Le Monde - Culture, mercredi 11 mai 2011, p. 23
Ils sont jeunes et chassent sans relâche, au travers de leurs objectifs, les formes nouvelles d'une société chinoise en devenir : les vocations de photographes se multiplient en Chine. Au point que Rong Rong, jeune " vétéran " de la photographie chinoise de 43 ans, et fondateur du Centre d'art photographique Three Shadows de Caochangdi à Pékin, en perd parfois le compte : " Auparavant, vous saviez qu'à Shanghaï, à Canton, à Chengdu, il y avait tel ou tel jeune photographe qui montait. Désormais, il y en a des dizaines, de très intéressants, dans plein de villes chinoises. Et ils travaillent énormément ! ", dit-il.

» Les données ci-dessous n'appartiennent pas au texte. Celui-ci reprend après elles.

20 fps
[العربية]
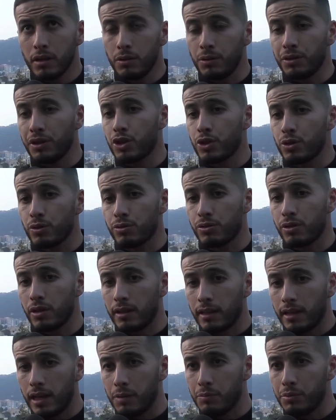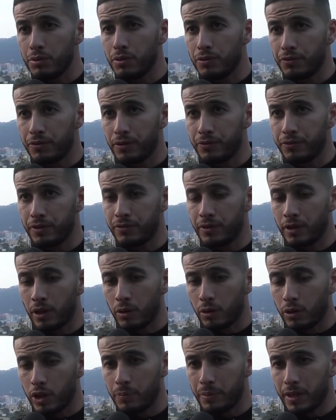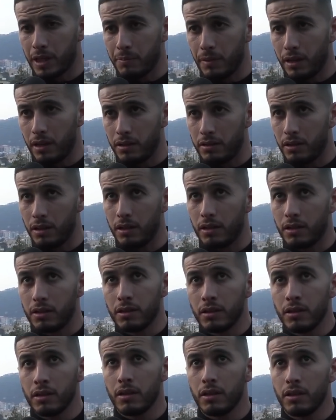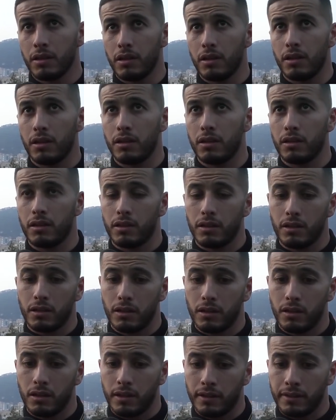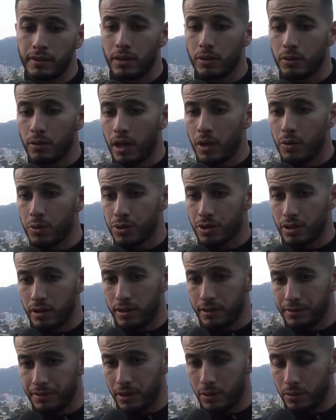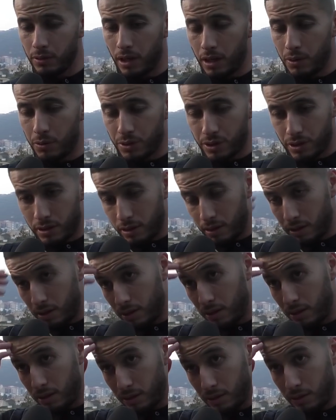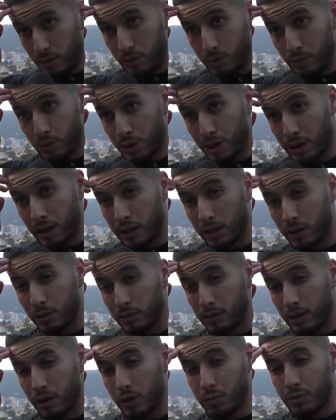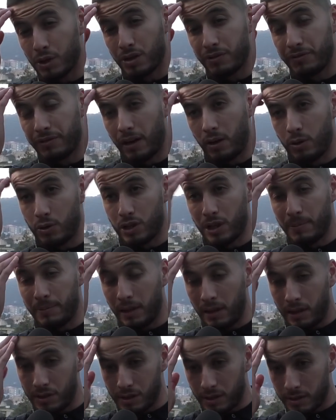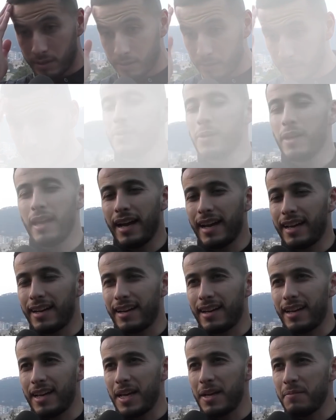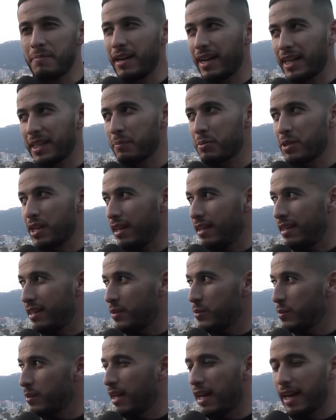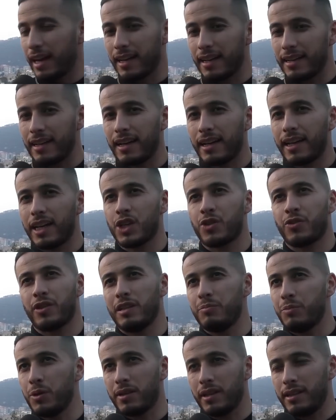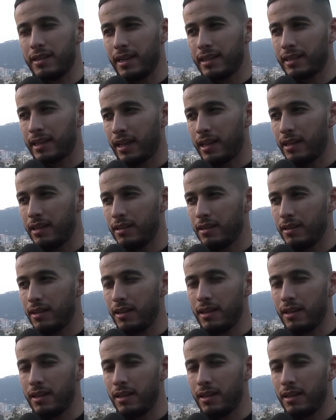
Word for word: واني شونس رانا نلعبوا في كرون كلوب كيما هذايا نديروا كاع واش نديروا كاع واش واش نقدروا نديروا باش نفرحوا الشعب تاع لاجياسكا والله غير ما نكذبش عليك والله غير انا كي شفت البيوت هذاك دخل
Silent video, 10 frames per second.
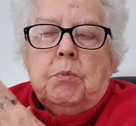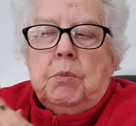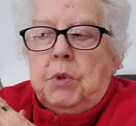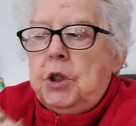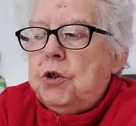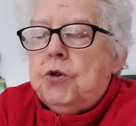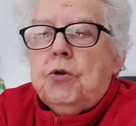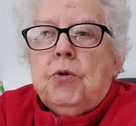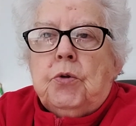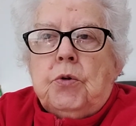Mais
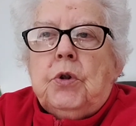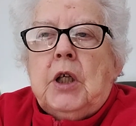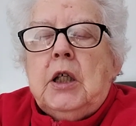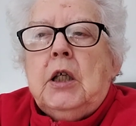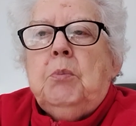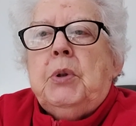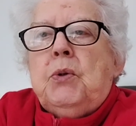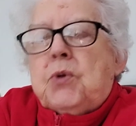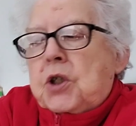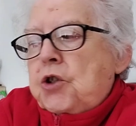t'inquiète pas,
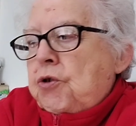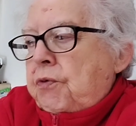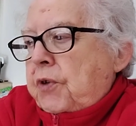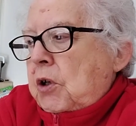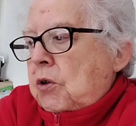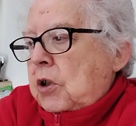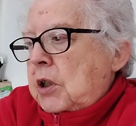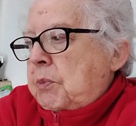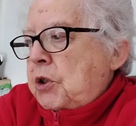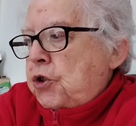Lucie, je ferai encore
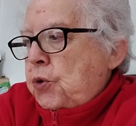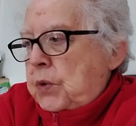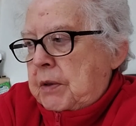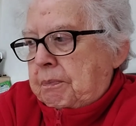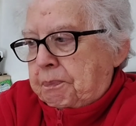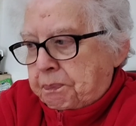des petites choses.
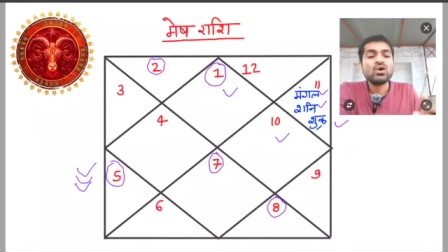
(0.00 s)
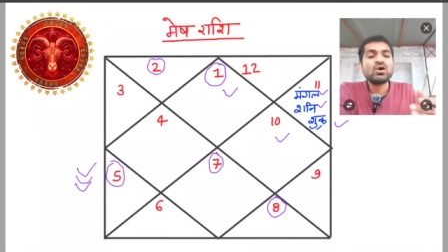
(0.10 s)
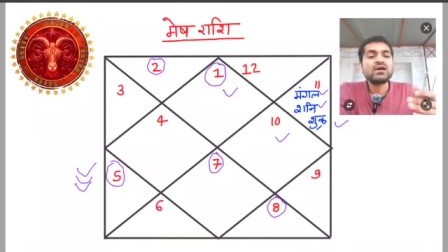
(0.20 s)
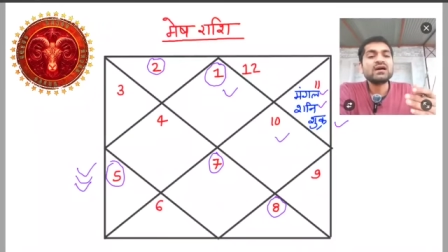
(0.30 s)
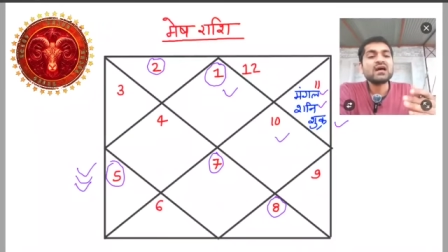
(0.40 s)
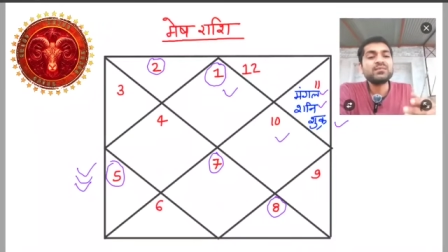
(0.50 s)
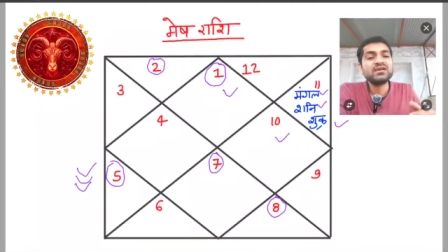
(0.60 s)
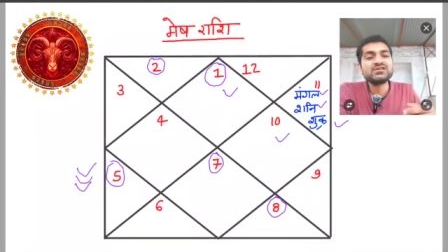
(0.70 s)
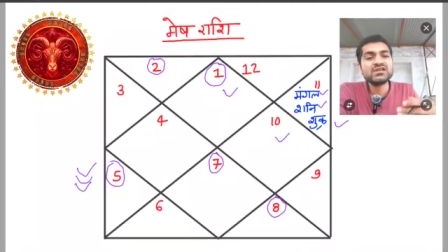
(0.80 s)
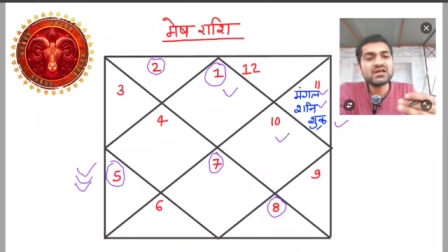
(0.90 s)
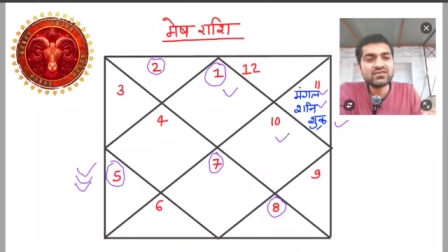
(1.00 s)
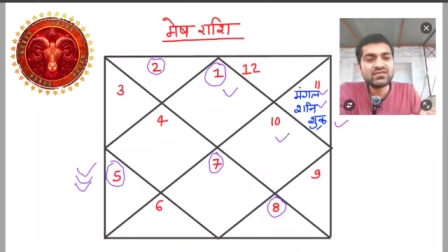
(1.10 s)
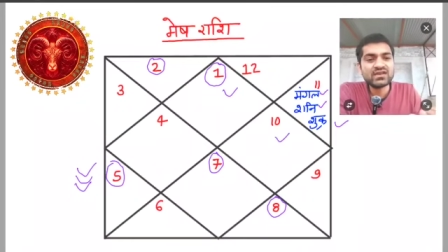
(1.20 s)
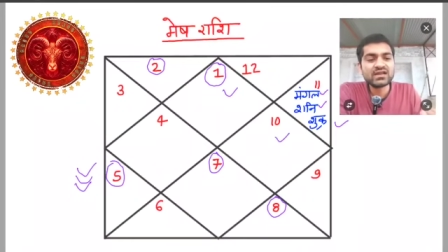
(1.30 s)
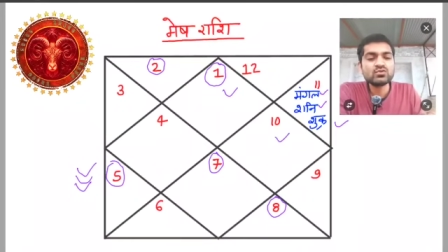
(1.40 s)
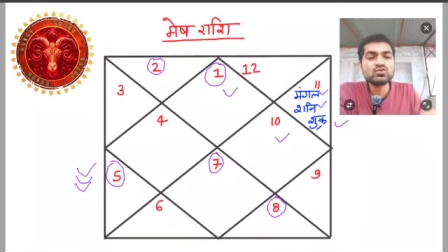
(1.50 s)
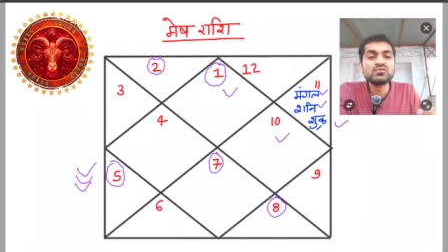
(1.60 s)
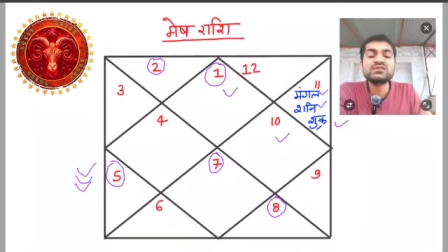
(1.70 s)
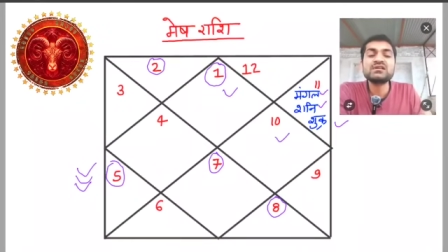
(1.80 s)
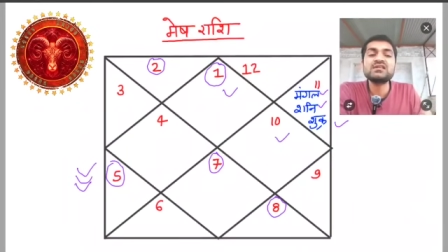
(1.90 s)
और अगर आप इनिशिएटिव लेंगे तो
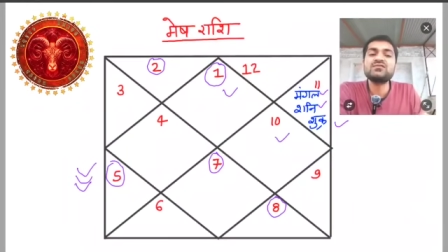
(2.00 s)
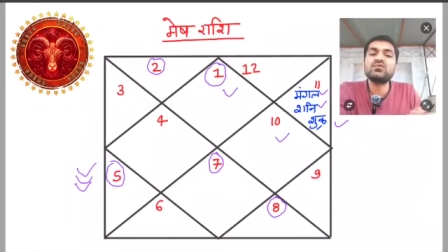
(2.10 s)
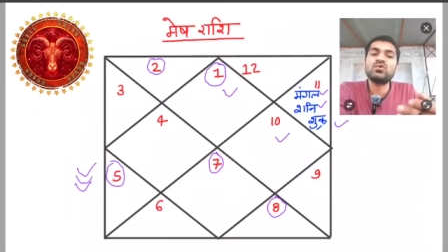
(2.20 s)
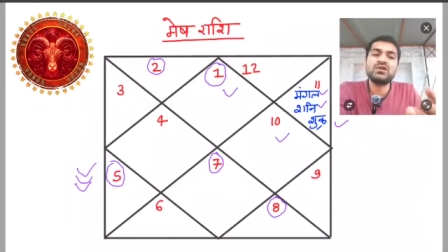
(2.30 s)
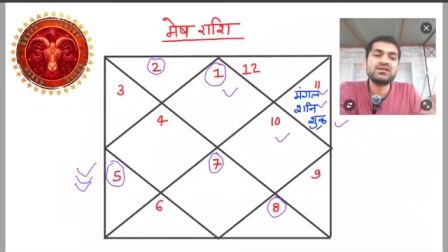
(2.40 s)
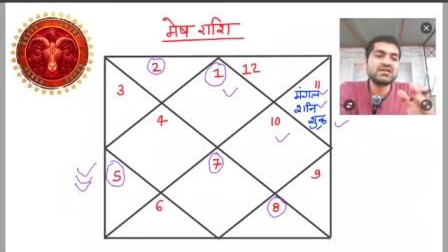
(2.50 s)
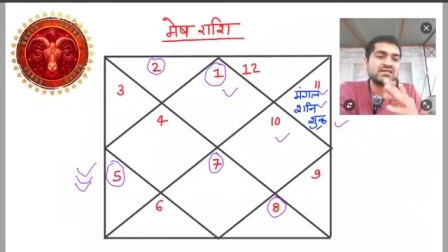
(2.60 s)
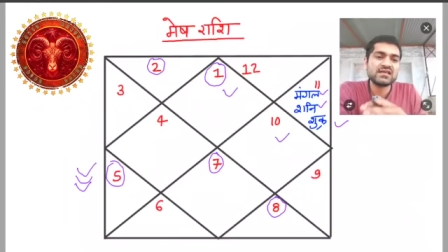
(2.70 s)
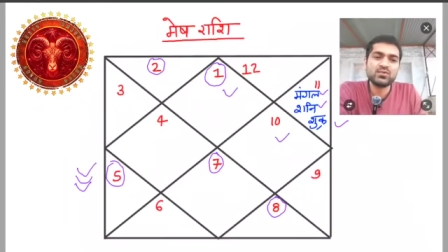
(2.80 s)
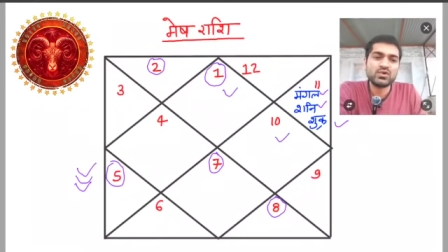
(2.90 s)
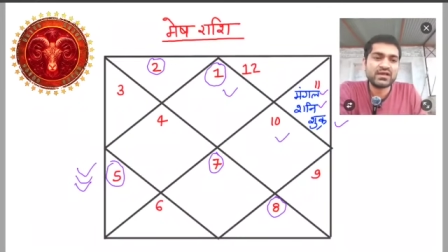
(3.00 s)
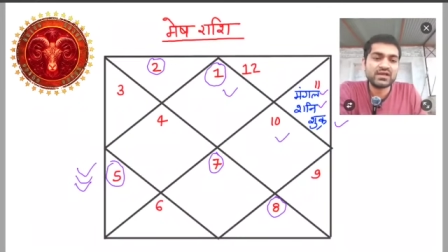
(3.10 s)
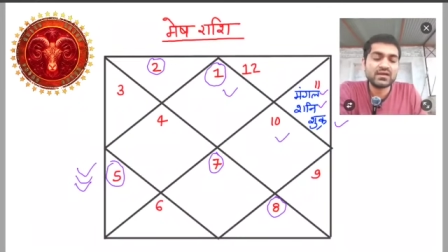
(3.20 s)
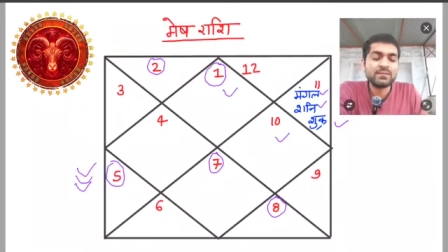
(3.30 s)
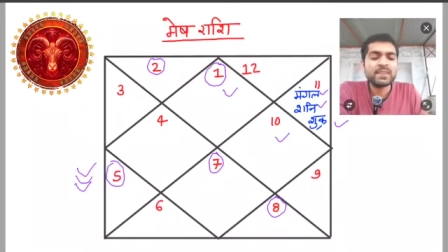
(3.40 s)
उसमें सक्सेसफुल होने के चांस आपको रहेंगे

Le photographe coorganise, pour la deuxième année consécutive, avec la commissaire d'exposition française Bérénice Angrémy, le Caochangdi Photospring - Arles in Beijing, rendez-vous photographique de la capitale pékinoise, qui se tient du 23 avril au 31 mai, à Caochangdi, frange rurale du nord-est de Pékin investie il y a quelques années par les galeries d'art.
Toutes sortes de photographes étrangers y sont à l'honneur, mais la part belle revient aux nouveaux talents chinois. " Les photographes nés dans les années 1980 ou même 1990 s'expriment sur des sujets bien plus variés qu'on le faisait nous. Certains ont étudié la photo à l'étranger. Ils semblent libérés du fardeau de la symbolique historique. Mais ils sont aussi davantage tournés vers leur monde intérieur qu'ils essaient de communiquer ", estime Rong Rong.
Parmi les plus originaux, Ren Hang, 24 ans, déroule à travers ses photos de nus féminins et masculins, un drôle de poème visuel, entre apathie et appétit sexuel, ennui et sensualité, solitude et accouplements incongrus.
Naufragés
Autre découverte, Chen Zhe et ses 21 ans, auteure d'un travail visuel à partir de ses propres automutilations, a remporté le Grand Prix 2011 de la photographie décerné par Three Shadows. Elle vient de terminer une série encore inédite sur des naufragés de la violence sur soi-même, qu'elle a approchés, écoutés et photographiés.
Solliciter les ressources de ce continent émergent de la photographie qu'est la Chine est grisant : le Français Didier de Faÿs, créateur du site Photographie.com, et son équipe ont donné carte blanche, dans le cadre du festival, à 24 jeunes photographes chinois pour photographier Pékin pendant 24 heures, un week-end d'avril. La " rédaction " de 24h.com réceptionnait les photos à Caochangdi avant de les mettre en ligne sur le site.
Le dispositif, conçu comme une expérience de " néo-média ", qui permet au photographe d'être publié très vite, avait été mis en oeuvre pour la première fois en octobre 2010, lors de la Nuit blanche parisienne et du Millénaire d'Hanoï. Le marathon visuel pékinois démarre avec l'improbable journée de Cheng Gong, un photographe d'événements sportifs officiels, qui a entrepris de suivre, en noir et blanc, du réveil à la sortie de leur concert, les musiciens d'un des groupes de musique chinois les plus décalés, " zero one ", mélange de vaudou tibéto-mongol et de hard metal.
Sans cesse, les photographes interrogent les mutations de la ville. Zhang Bing fragmente le paysage urbain à l'aide d'un miroir, dans une série intitulée " Le passé et le présent ". Yuan Yangyang, jeune photographe qui étudie en Angleterre, a trouvé qu'elle n'avait plus de " connexion " à Pékin. Le quartier où elle habitait, enfant, a été détruit. Elle a voulu montrer les Pékinois dans le parc où ont été construites des répliques des monuments du monde. " On démolit et on construit tellement en Chine aujourd'hui, que c'est forcément un thème dominant pour les photographes. C'est instinctif, on réagit à ce qui se passe ", estime Rong Rong, qui réalisa, lui, il y a quelques années, tout un travail photographique autour des ruines.